▶ _WORK INSTRUCTION_
An exact transcription of all the records below is required, without any images.
╔══
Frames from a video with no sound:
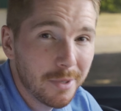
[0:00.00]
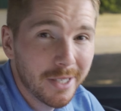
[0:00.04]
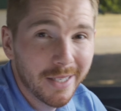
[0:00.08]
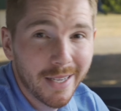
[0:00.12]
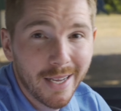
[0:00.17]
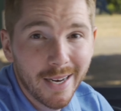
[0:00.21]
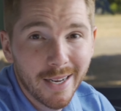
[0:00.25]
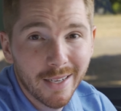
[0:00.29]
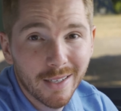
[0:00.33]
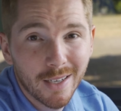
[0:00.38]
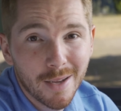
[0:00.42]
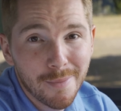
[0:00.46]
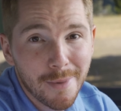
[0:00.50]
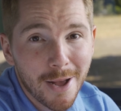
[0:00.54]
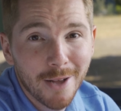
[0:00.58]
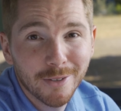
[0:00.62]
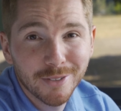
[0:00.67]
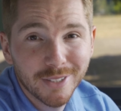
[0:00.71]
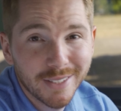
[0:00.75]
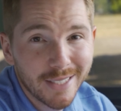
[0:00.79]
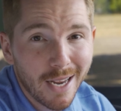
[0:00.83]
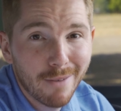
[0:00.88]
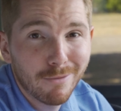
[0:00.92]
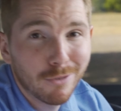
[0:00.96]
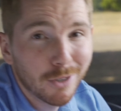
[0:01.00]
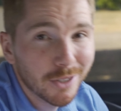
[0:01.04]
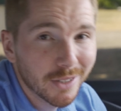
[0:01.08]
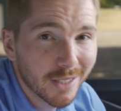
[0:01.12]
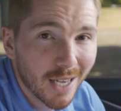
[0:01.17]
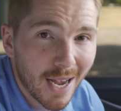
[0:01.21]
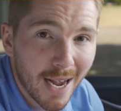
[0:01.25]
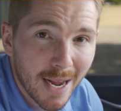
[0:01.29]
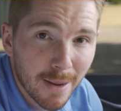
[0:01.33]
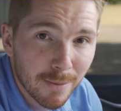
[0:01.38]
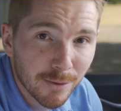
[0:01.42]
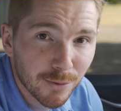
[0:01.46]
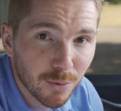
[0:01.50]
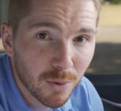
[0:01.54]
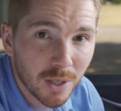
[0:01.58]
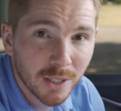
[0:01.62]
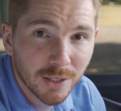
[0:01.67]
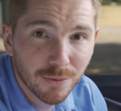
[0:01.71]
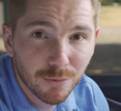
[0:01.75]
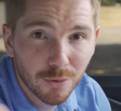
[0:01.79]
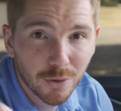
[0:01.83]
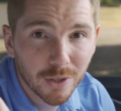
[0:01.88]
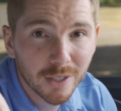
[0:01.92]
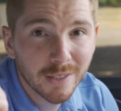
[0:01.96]
mechanic come out several times,
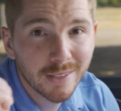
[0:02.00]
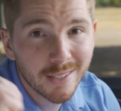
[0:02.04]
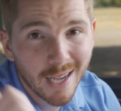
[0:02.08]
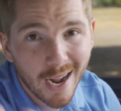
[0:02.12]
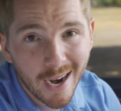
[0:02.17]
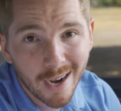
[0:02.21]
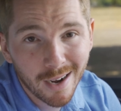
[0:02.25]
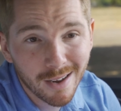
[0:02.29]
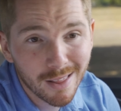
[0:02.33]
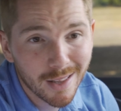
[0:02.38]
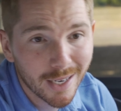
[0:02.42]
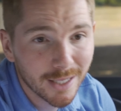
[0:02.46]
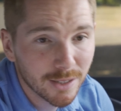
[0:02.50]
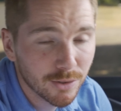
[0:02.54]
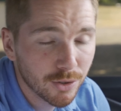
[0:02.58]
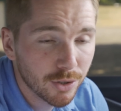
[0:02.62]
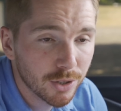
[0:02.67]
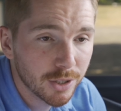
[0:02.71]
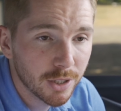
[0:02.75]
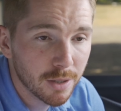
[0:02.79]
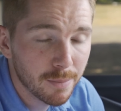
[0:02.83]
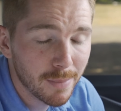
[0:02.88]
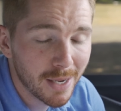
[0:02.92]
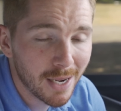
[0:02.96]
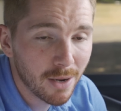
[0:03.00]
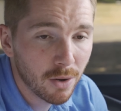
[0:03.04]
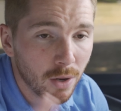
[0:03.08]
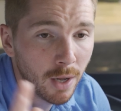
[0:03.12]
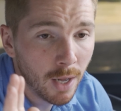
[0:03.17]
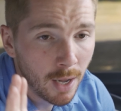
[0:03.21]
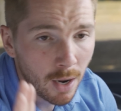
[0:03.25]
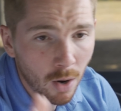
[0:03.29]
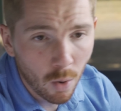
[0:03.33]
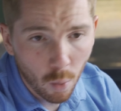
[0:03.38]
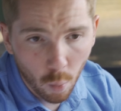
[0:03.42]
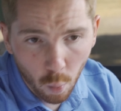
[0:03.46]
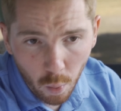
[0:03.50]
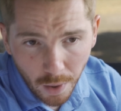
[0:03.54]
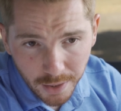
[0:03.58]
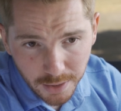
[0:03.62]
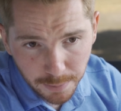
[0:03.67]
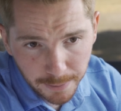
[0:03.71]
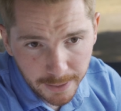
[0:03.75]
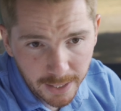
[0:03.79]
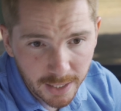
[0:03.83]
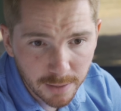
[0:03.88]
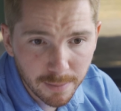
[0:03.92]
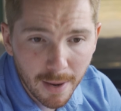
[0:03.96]
once for the tire that I told you about, once
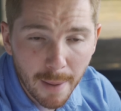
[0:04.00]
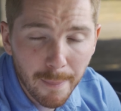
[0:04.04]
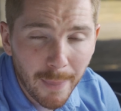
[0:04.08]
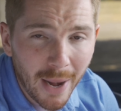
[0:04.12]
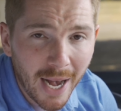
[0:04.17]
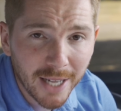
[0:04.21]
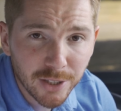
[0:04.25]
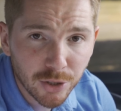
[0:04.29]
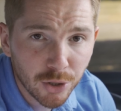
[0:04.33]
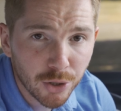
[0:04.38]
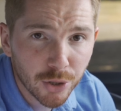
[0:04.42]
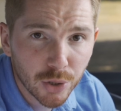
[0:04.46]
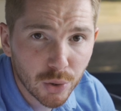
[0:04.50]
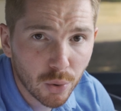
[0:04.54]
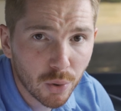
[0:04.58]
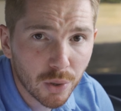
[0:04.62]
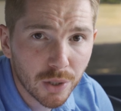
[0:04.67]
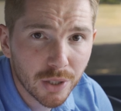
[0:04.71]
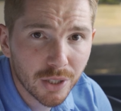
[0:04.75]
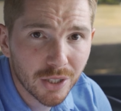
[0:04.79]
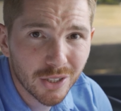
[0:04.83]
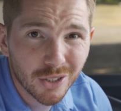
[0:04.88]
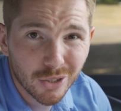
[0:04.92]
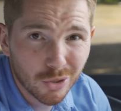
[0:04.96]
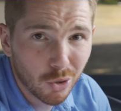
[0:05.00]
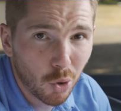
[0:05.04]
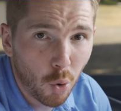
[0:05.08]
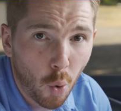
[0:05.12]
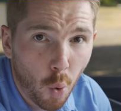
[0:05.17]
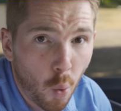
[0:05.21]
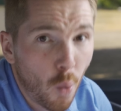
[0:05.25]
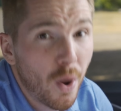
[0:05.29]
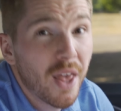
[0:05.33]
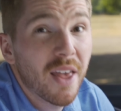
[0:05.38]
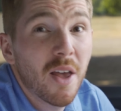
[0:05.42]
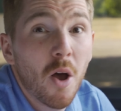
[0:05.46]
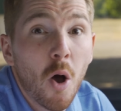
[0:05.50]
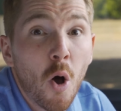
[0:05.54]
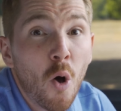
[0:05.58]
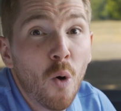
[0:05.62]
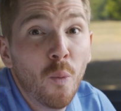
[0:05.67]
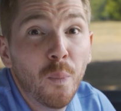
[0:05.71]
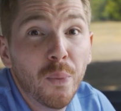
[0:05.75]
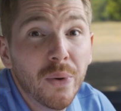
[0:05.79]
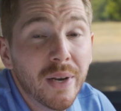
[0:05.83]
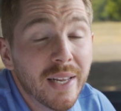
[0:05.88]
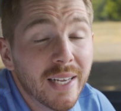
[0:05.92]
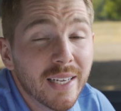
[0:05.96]
because my passenger door just quit
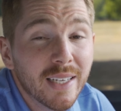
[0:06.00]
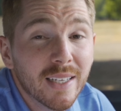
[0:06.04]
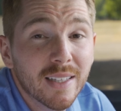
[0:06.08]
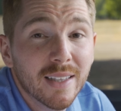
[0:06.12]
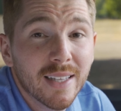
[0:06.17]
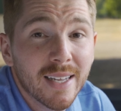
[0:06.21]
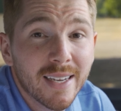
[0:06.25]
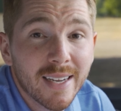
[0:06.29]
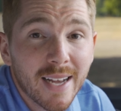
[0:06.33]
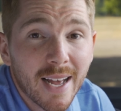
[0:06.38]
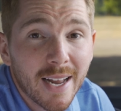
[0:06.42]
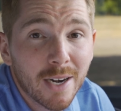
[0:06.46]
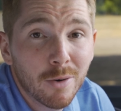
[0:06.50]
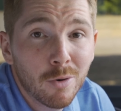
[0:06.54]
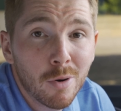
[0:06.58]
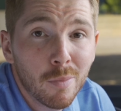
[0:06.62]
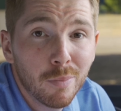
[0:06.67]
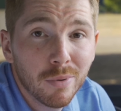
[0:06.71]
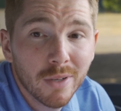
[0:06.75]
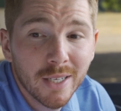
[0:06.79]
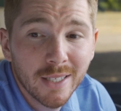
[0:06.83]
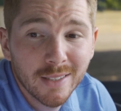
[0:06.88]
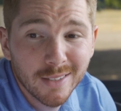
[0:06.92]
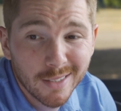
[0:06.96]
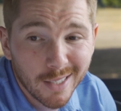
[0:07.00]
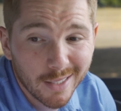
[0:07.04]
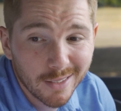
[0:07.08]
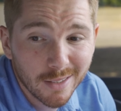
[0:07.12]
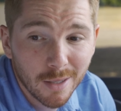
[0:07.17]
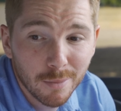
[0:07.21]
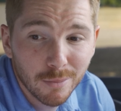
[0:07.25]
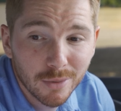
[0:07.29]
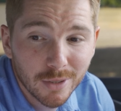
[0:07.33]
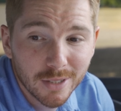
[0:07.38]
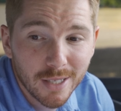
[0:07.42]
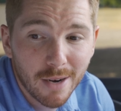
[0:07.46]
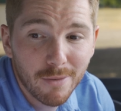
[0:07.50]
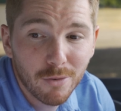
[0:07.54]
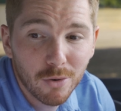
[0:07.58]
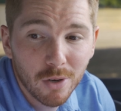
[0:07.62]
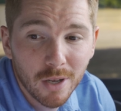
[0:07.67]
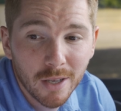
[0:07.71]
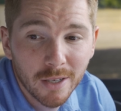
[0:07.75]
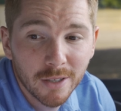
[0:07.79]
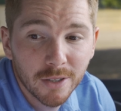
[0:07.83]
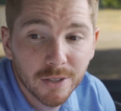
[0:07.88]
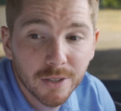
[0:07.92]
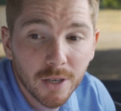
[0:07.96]
opening and they had to replace like some several
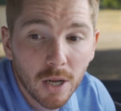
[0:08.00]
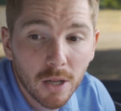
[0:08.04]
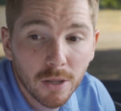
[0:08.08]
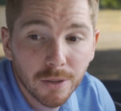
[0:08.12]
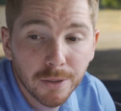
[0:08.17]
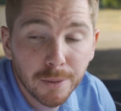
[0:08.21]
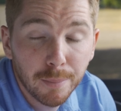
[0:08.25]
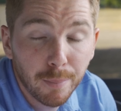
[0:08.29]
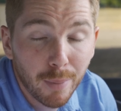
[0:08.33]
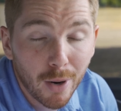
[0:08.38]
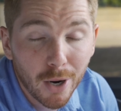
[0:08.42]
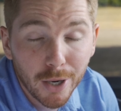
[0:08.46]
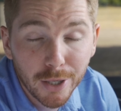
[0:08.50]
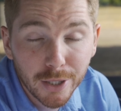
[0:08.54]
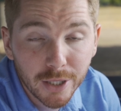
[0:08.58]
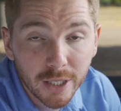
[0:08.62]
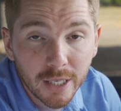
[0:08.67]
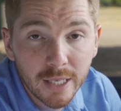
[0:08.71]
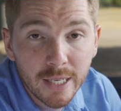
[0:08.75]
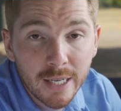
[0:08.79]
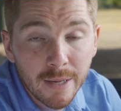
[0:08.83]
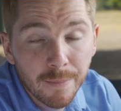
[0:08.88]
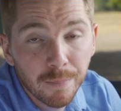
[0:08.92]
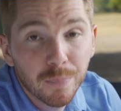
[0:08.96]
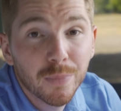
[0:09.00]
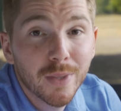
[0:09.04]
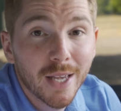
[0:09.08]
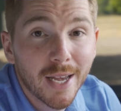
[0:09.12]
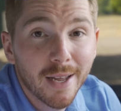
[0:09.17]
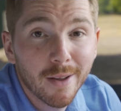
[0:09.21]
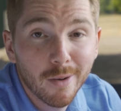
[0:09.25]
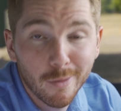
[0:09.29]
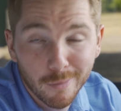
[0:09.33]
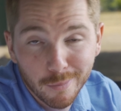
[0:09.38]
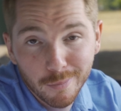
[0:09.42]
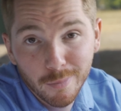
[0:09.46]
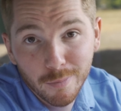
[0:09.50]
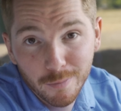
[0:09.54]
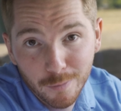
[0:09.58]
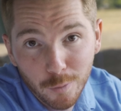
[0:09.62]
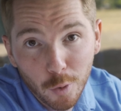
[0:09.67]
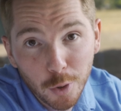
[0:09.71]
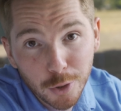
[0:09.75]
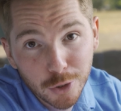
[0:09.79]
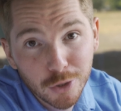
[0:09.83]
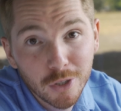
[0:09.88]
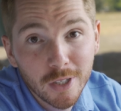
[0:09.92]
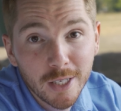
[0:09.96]
$100 part that
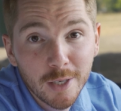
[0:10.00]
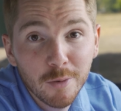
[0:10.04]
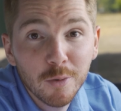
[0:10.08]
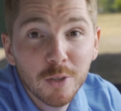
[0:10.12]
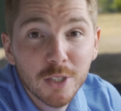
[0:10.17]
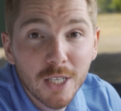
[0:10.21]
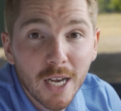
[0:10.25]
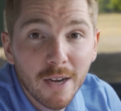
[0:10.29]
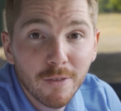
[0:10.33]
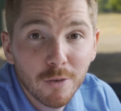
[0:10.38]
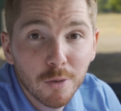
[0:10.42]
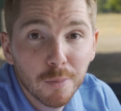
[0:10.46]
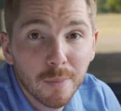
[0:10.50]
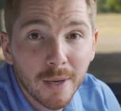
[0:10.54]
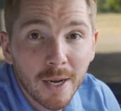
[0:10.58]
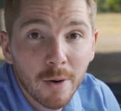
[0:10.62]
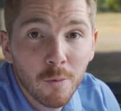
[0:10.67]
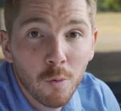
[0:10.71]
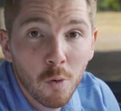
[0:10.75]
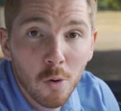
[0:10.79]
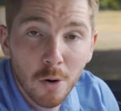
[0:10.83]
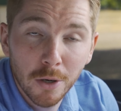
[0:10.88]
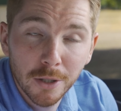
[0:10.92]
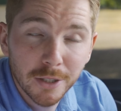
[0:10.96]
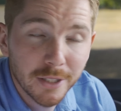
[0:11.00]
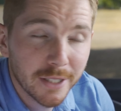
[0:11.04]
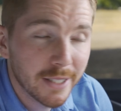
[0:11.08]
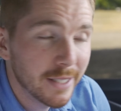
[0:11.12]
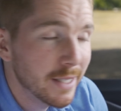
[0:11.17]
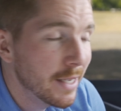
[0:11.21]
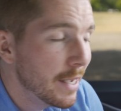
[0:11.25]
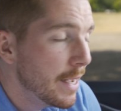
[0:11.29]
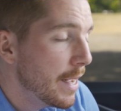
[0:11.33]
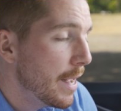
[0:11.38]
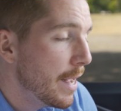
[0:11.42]
fortunately was covered by warranty.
╚══
▶ _EXERCISE SOLUTION_
Frames from a video with no sound:
[0:00.00]
[0:00.04]
[0:00.08]
[0:00.12]
[0:00.17]
[0:00.21]
[0:00.25]
[0:00.29]
[0:00.33]
[0:00.38]
[0:00.42]
[0:00.46]
[0:00.50]
[0:00.54]
[0:00.58]
[0:00.62]
[0:00.67]
[0:00.71]
[0:00.75]
[0:00.79]
[0:00.83]
[0:00.88]
[0:00.92]
[0:00.96]
[0:01.00]
[0:01.04]
[0:01.08]
[0:01.12]
[0:01.17]
[0:01.21]
[0:01.25]
[0:01.29]
[0:01.33]
[0:01.38]
[0:01.42]
[0:01.46]
[0:01.50]
[0:01.54]
[0:01.58]
[0:01.62]
[0:01.67]
[0:01.71]
[0:01.75]
[0:01.79]
[0:01.83]
[0:01.88]
[0:01.92]
[0:01.96]
mechanic come out several times,
[0:02.00]
[0:02.04]
[0:02.08]
[0:02.12]
[0:02.17]
[0:02.21]
[0:02.25]
[0:02.29]
[0:02.33]
[0:02.38]
[0:02.42]
[0:02.46]
[0:02.50]
[0:02.54]
[0:02.58]
[0:02.62]
[0:02.67]
[0:02.71]
[0:02.75]
[0:02.79]
[0:02.83]
[0:02.88]
[0:02.92]
[0:02.96]
[0:03.00]
[0:03.04]
[0:03.08]
[0:03.12]
[0:03.17]
[0:03.21]
[0:03.25]
[0:03.29]
[0:03.33]
[0:03.38]
[0:03.42]
[0:03.46]
[0:03.50]
[0:03.54]
[0:03.58]
[0:03.62]
[0:03.67]
[0:03.71]
[0:03.75]
[0:03.79]
[0:03.83]
[0:03.88]
[0:03.92]
[0:03.96]
once for the tire that I told you about, once
[0:04.00]
[0:04.04]
[0:04.08]
[0:04.12]
[0:04.17]
[0:04.21]
[0:04.25]
[0:04.29]
[0:04.33]
[0:04.38]
[0:04.42]
[0:04.46]
[0:04.50]
[0:04.54]
[0:04.58]
[0:04.62]
[0:04.67]
[0:04.71]
[0:04.75]
[0:04.79]
[0:04.83]
[0:04.88]
[0:04.92]
[0:04.96]
[0:05.00]
[0:05.04]
[0:05.08]
[0:05.12]
[0:05.17]
[0:05.21]
[0:05.25]
[0:05.29]
[0:05.33]
[0:05.38]
[0:05.42]
[0:05.46]
[0:05.50]
[0:05.54]
[0:05.58]
[0:05.62]
[0:05.67]
[0:05.71]
[0:05.75]
[0:05.79]
[0:05.83]
[0:05.88]
[0:05.92]
[0:05.96]
because my passenger door just quit
[0:06.00]
[0:06.04]
[0:06.08]
[0:06.12]
[0:06.17]
[0:06.21]
[0:06.25]
[0:06.29]
[0:06.33]
[0:06.38]
[0:06.42]
[0:06.46]
[0:06.50]
[0:06.54]
[0:06.58]
[0:06.62]
[0:06.67]
[0:06.71]
[0:06.75]
[0:06.79]
[0:06.83]
[0:06.88]
[0:06.92]
[0:06.96]
[0:07.00]
[0:07.04]
[0:07.08]
[0:07.12]
[0:07.17]
[0:07.21]
[0:07.25]
[0:07.29]
[0:07.33]
[0:07.38]
[0:07.42]
[0:07.46]
[0:07.50]
[0:07.54]
[0:07.58]
[0:07.62]
[0:07.67]
[0:07.71]
[0:07.75]
[0:07.79]
[0:07.83]
[0:07.88]
[0:07.92]
[0:07.96]
opening and they had to replace like some several
[0:08.00]
[0:08.04]
[0:08.08]
[0:08.12]
[0:08.17]
[0:08.21]
[0:08.25]
[0:08.29]
[0:08.33]
[0:08.38]
[0:08.42]
[0:08.46]
[0:08.50]
[0:08.54]
[0:08.58]
[0:08.62]
[0:08.67]
[0:08.71]
[0:08.75]
[0:08.79]
[0:08.83]
[0:08.88]
[0:08.92]
[0:08.96]
[0:09.00]
[0:09.04]
[0:09.08]
[0:09.12]
[0:09.17]
[0:09.21]
[0:09.25]
[0:09.29]
[0:09.33]
[0:09.38]
[0:09.42]
[0:09.46]
[0:09.50]
[0:09.54]
[0:09.58]
[0:09.62]
[0:09.67]
[0:09.71]
[0:09.75]
[0:09.79]
[0:09.83]
[0:09.88]
[0:09.92]
[0:09.96]
$100 part that
[0:10.00]
[0:10.04]
[0:10.08]
[0:10.12]
[0:10.17]
[0:10.21]
[0:10.25]
[0:10.29]
[0:10.33]
[0:10.38]
[0:10.42]
[0:10.46]
[0:10.50]
[0:10.54]
[0:10.58]
[0:10.62]
[0:10.67]
[0:10.71]
[0:10.75]
[0:10.79]
[0:10.83]
[0:10.88]
[0:10.92]
[0:10.96]
[0:11.00]
[0:11.04]
[0:11.08]
[0:11.12]
[0:11.17]
[0:11.21]
[0:11.25]
[0:11.29]
[0:11.33]
[0:11.38]
[0:11.42]
fortunately was covered by warranty.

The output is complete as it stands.